Was fällt sonst noch auf? Sollen die OpenFit per Bluetooth mit einem Rechner oder Smartphone gekoppelt werden, müssen sie im Ladecase liegen. Um die Verbindung herzustellen, muss man zudem beide Sensorflächen einige Sekunden berühren. Egal, ob man das Gerät schon einmal mit den Buds gekoppelt hat oder nicht.

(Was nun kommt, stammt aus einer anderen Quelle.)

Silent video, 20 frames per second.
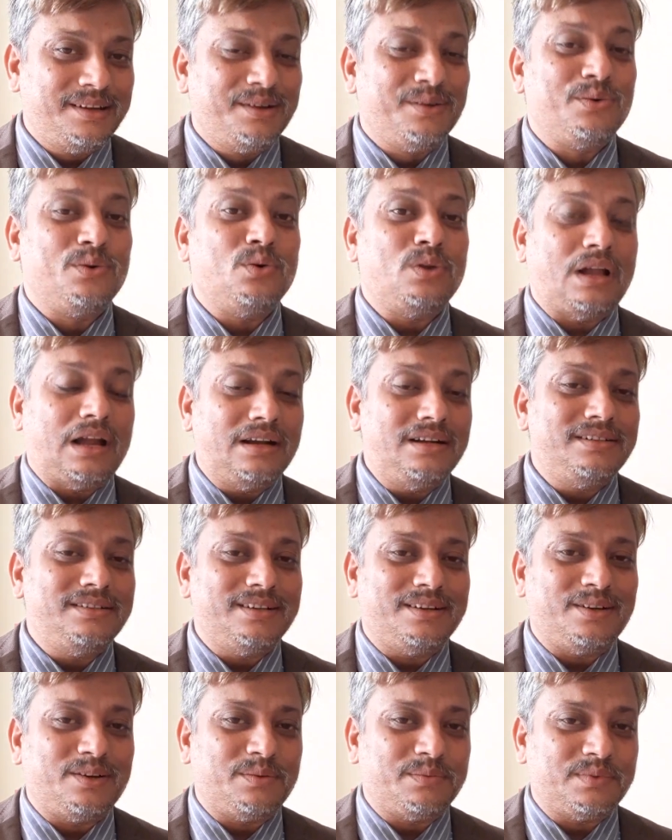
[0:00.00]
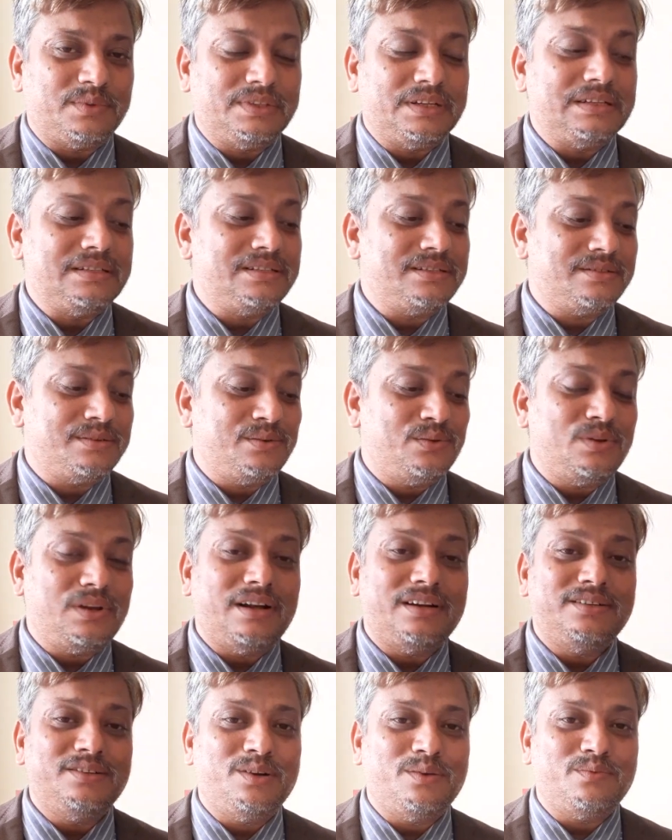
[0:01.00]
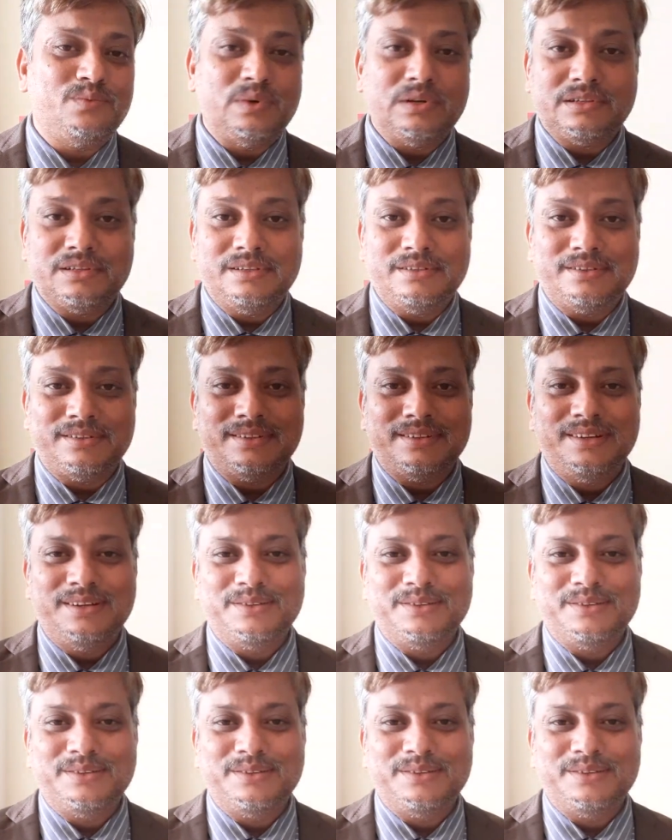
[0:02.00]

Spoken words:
whole idea of working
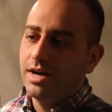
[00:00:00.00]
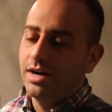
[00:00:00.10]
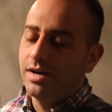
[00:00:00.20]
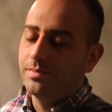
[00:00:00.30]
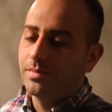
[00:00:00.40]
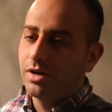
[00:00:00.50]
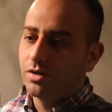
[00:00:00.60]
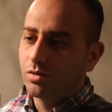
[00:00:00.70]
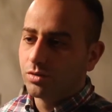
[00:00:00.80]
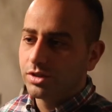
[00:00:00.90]
um,
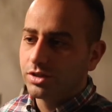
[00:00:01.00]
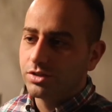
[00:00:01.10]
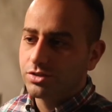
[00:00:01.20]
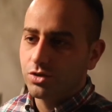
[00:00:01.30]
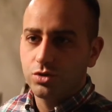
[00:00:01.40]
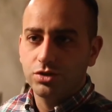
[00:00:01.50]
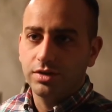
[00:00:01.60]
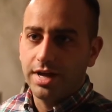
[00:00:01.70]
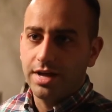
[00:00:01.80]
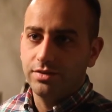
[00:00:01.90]
a, a, really good social
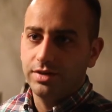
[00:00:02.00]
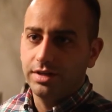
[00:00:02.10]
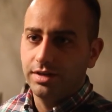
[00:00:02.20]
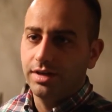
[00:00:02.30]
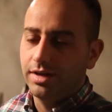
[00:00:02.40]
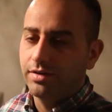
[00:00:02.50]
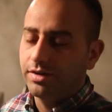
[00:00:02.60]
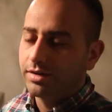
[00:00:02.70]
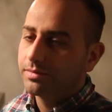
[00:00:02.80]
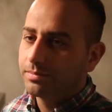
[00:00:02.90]
gathering uh,
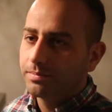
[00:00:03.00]
area.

Soundcheck: So klingen die Shokz OpenFit

Das Wichtigste vorweg: Wer von den OpenFit denselben satten Sound erwartet, den die In-Ear-Konkurrenz bietet, könnte enttäuscht werden. Die Bässe wie auch die Mitten und Höhen sind durchaus passabel und deutlich präsenter als bei Knochenschall-Modellen wie dem OpenRun Pro. Der Abstand zum Gehörgang ist dennoch zu groß, um wirklich wuchtige Bässe realisieren zu können. Was die eigens für die OpenFit entwickelte Verstärkungstechnik Open Bass schafft, kann sich aber hören lassen. Wohl auch, weil die Treiber vergleichsweise groß dimensioniert sind. Zufrieden waren wir auch mit der integrierten AI-Geräuschunterdrückung. Die dämpft Nebengeräusche wie etwa Verkehrslärm zuverlässig, sodass die Gesprächspartner auf der Gegenseite davon weitgehend nichts mitbekommen. Kurzum: Die OpenFit sind sowohl fürs Home Office als auch für Outdooraktivitäten wie Radfahren, Wandern oder Laufen eine gute Alternative zu In-Ears. Also überall dort, wo es sinnvoll ist, sich nicht komplett von der Außenwelt abzuschotten. Zudem schonen sie den Gehörgang, auch wenn belastbare medizinische Studien dazu bisher nicht vorliegen. In Bus und Bahn würden wir dennoch weiterhin eher zu In-Ear Modellen greifen. Nicht unbedingt wegen der Bässe, sondern vielmehr wegen der unzähligen wichtigen Telefonate, die Mitreisende ungefiltert mit anderen Fahrgästen teilen.

Fazit Shokz OpenFit

Eine Revolution sind die Shokz OpenFit aus unserer Sicht nicht. Doch mit der neuen und gut umgesetzten Direct Pitch Technologie und dem Open Bass haben die Chinesen entscheidende Stellschrauben in die richtige Richtung gedreht – jedenfalls im Open-Ear-Bereich. Wer beim Musikhören die Ohren frei haben und dennoch satten Sound genießen möchte, macht mit den OpenFit nichts verkehrt. Auch im Home Office und beim Telefonieren schlagen sich die Leichtgewichte wacker. Die UVP von knapp 200 Euro ist allerdings eine Ansage.